Há 26 anos, percorri o Brasil alertando que a situação da Previdência era muito complicada e que ela ia acabar sugando os poucos recursos que o governo teria para outras áreas. De lá para cá, a única coisa que mudou é que piorou. O déficit hoje é muito maior, a necessidade de reforma é muito maior, é inacreditável que a gente não se dê conta de que começou a faltar e vai faltar cada vez mais recursos, e a razão é supersimples. O país está ganhando um milhão de sexagenários por ano nos próximos 20 anos, então, uma previdência equilibrada tem mais jovens, pessoas em idade laboral do que pessoas aposentadas. Quando tu começa a ter no setor público e no setor privado mais gente para receber do que gente para pagar, de duas uma: ou tu aumenta o que o pessoal que está pagando tem de pagar ou tu começa a não pagar quem tem de receber. É dois mais dois. E foi uma pena que o PT e o Governo Temer não tenham conseguido avançar na Reforma da Previdência, até porque tem aí uma demagogia contra o país. Quando o PT era governo, o PSDB era contra. Aí o PT vai para a oposição e passa a ser contra aquilo que era a favor quando estava no governo. Assim, a gente não constrói um país. Nos países mais avançados em termos de democracia, a briga eleitoral-partidária respeita ou preserva assuntos que não pertencem a partido, pertencem ao país como um todo. São feitos acordos duradouros. No Brasil, tudo entra no liquidificador da política partidária ou do interesse eleitoral, melhor dizendo.
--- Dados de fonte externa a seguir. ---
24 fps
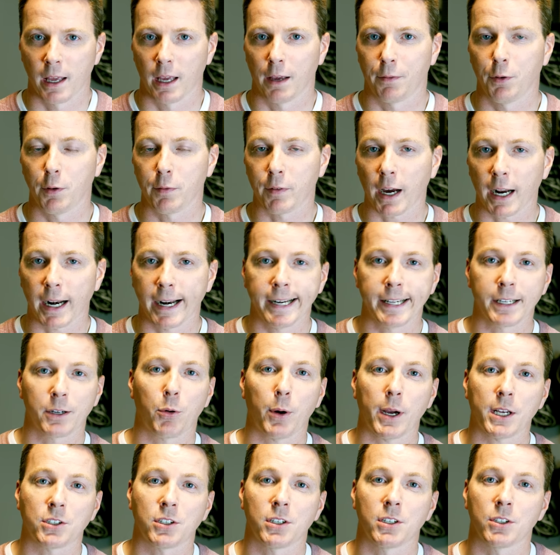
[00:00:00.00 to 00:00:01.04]
If you've got any
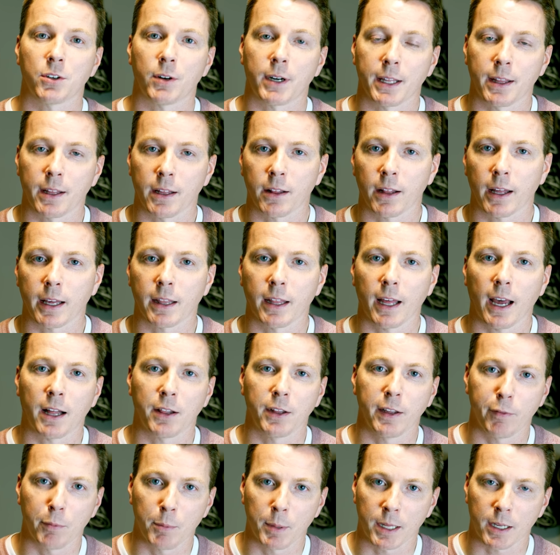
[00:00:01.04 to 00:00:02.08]
questions or anything like that,
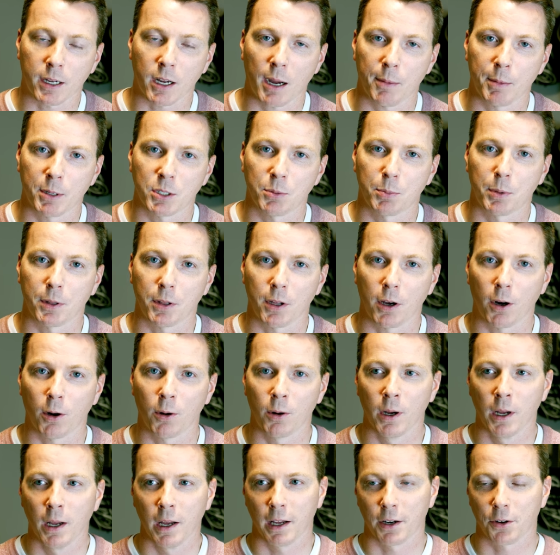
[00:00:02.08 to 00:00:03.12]
leave them in the comments
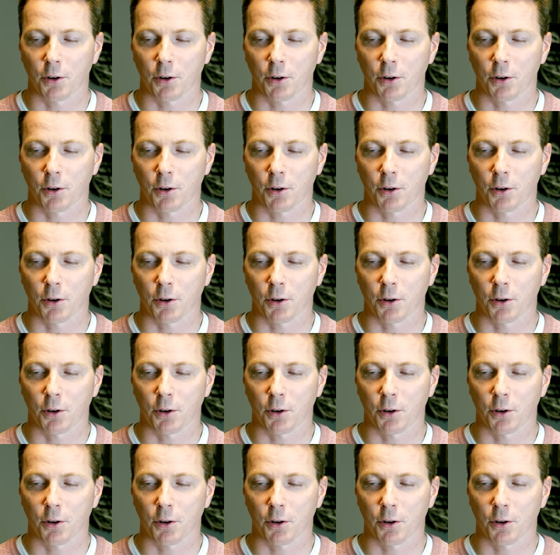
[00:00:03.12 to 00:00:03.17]
below.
No ano passado, o senhor foi condenado por improbidade administrativa devido a irregularidades na licitação para compra de um helicóptero em 1997. O senhor recorreu?
Quando saí do governo, o PT me presenteou com 126 ações. Cento e vinte e quatro já ganhamos e tem mais duas e tenho certeza de que em algum momento deste século a gente ganha. Digo isso porque é inacreditável que os fatos de 20 anos atrás ou que demorem 20 anos para decidir ou para julgar qualquer coisa e daí não interessa se é a favor ou contra. Mas tenho esperança de que, neste século, a gente consiga ser absolvido nas duas que faltam.
O senhor está há quanto tempo morando nos Estados Unidos?
A minha família há um ano e meio e eu, definitivamente, há dois meses. Eu só queria, como fui muito crítico ao longo da nossa conversa, me faltou a oportunidade de dizer uma coisa que eu te pediria a gentileza de ouvir, que é a seguinte: eu, apesar disso tudo, sou muito otimista em relação ao futuro de médio prazo do Brasil. Às vezes, fico pensando que apenas o aprofundamento da crise leve à decisão de reformar tudo. Mas essa reforma vai exigir que a população, que as pessoas de bem, Caxias do Sul, por exemplo, tem uma comunidade maravilhosa, que essas pessoas entendam que nós estamos no limite. Ou elas fazem alguma coisa, e não (se conformem com) a ideia ingênua de que ou os partidos, os políticos, os governos. Para usar a linguagem da Copa, a bola está com a sociedade. Se a sociedade não chutar em gol direito, o jogo não se ajeita. O jogo não depende de quem é eleito, esse jogo vai depender de eleitor. Temos uma crise gravíssima? Temos. Qual o grau de esperança? O fato de ela ser gravíssima, e que isso gere uma intensa mobilização que ainda não aconteceu, mas tem ainda três meses. Oremos. O povo de Caxias é também muito religioso, então pode aproveitar. Mobilização e oração.